#### Data listing
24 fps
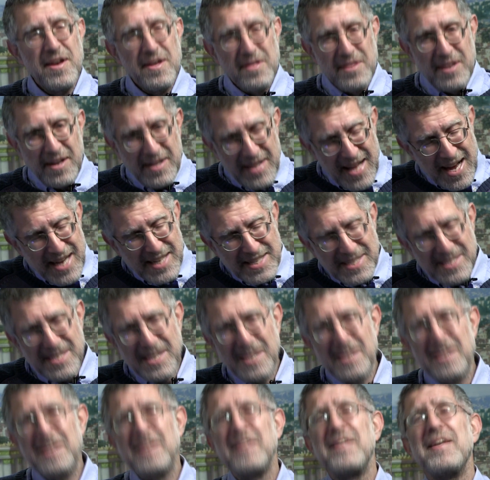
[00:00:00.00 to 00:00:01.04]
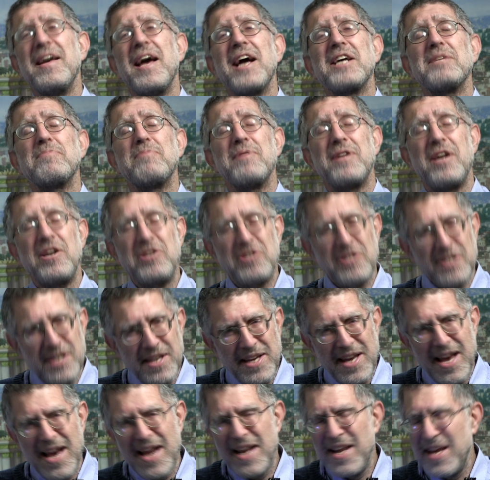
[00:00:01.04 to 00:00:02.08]
The classic explanation,
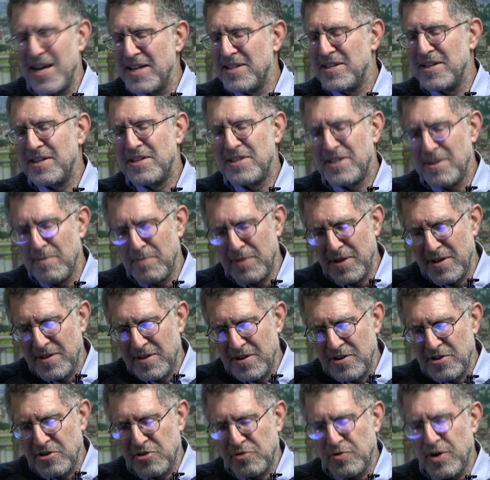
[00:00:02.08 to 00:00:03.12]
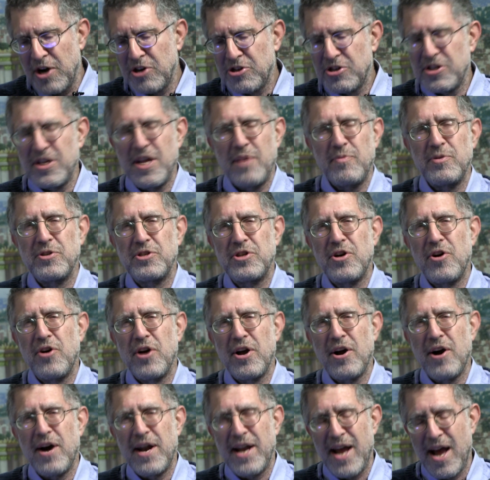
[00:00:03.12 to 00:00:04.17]
again, is it's simply the destruction that was
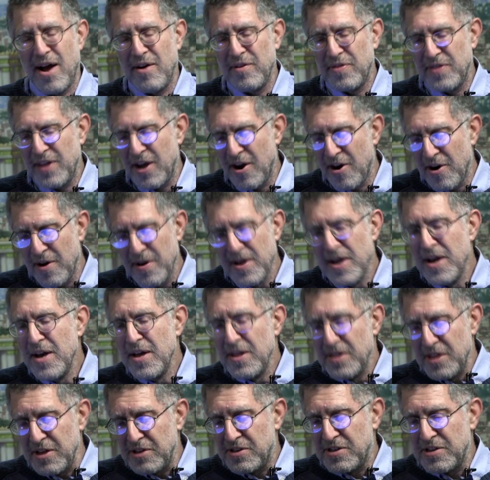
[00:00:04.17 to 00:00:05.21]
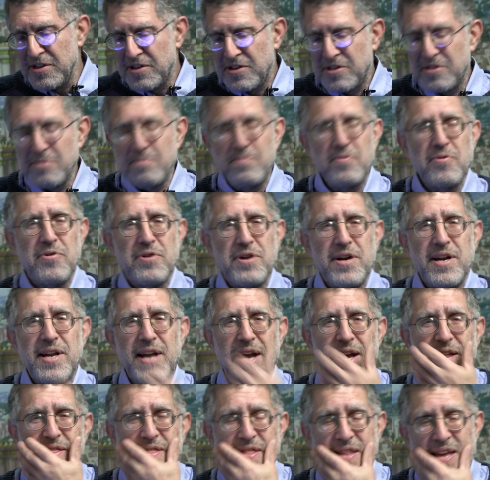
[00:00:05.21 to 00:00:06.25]
going on out there. This is supported
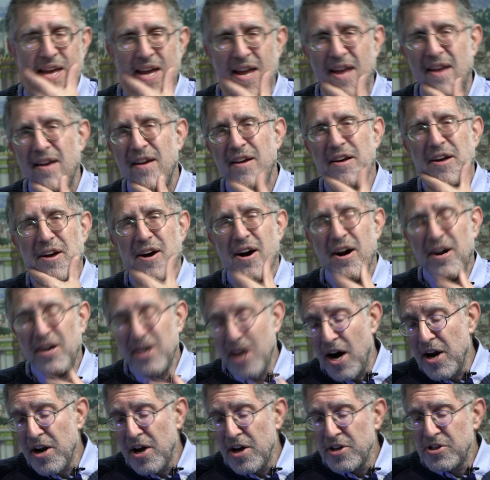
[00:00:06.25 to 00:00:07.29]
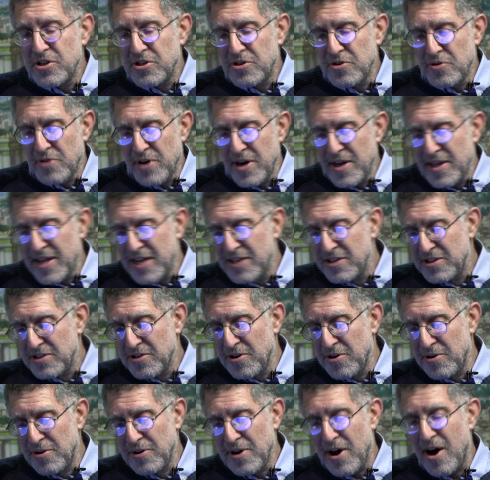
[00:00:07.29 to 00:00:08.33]
in the Haggadah story that's
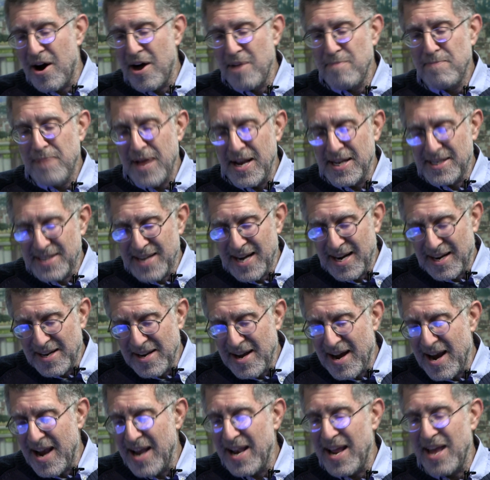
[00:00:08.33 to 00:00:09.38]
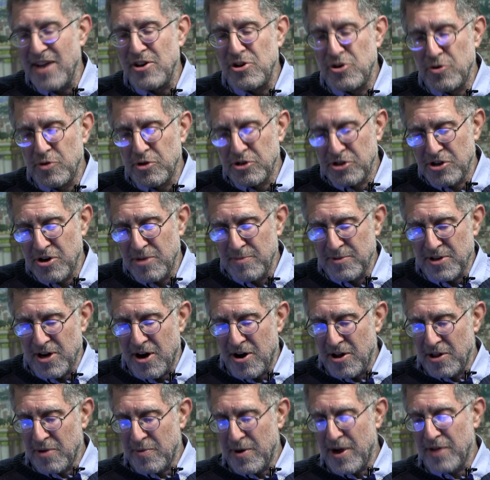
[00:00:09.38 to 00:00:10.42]
told on Pesach night in Jewish homes
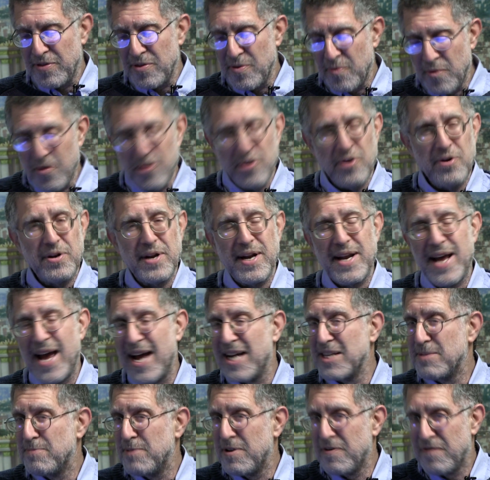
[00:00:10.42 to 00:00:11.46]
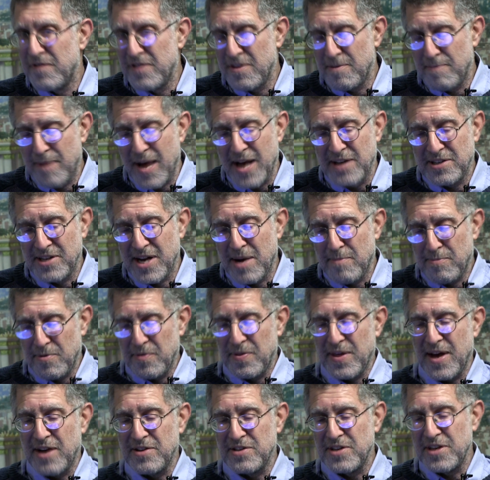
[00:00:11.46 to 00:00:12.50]
all around the world and has been for the past couple
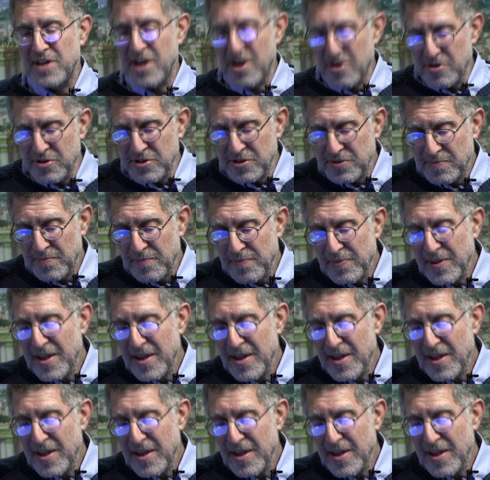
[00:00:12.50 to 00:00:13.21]
thousand years.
########
■ Task requirements: Reproduce all entries exactly. Pictures do not belong in the copy.

■ Response area:
24 fps
[00:00:00.00 to 00:00:01.04]
[00:00:01.04 to 00:00:02.08]
The classic explanation,
[00:00:02.08 to 00:00:03.12]
[00:00:03.12 to 00:00:04.17]
again, is it's simply the destruction that was
[00:00:04.17 to 00:00:05.21]
[00:00:05.21 to 00:00:06.25]
going on out there. This is supported
[00:00:06.25 to 00:00:07.29]
[00:00:07.29 to 00:00:08.33]
in the Haggadah story that's
[00:00:08.33 to 00:00:09.38]
[00:00:09.38 to 00:00:10.42]
told on Pesach night in Jewish homes
[00:00:10.42 to 00:00:11.46]
[00:00:11.46 to 00:00:12.50]
all around the world and has been for the past couple
[00:00:12.50 to 00:00:13.21]
thousand years.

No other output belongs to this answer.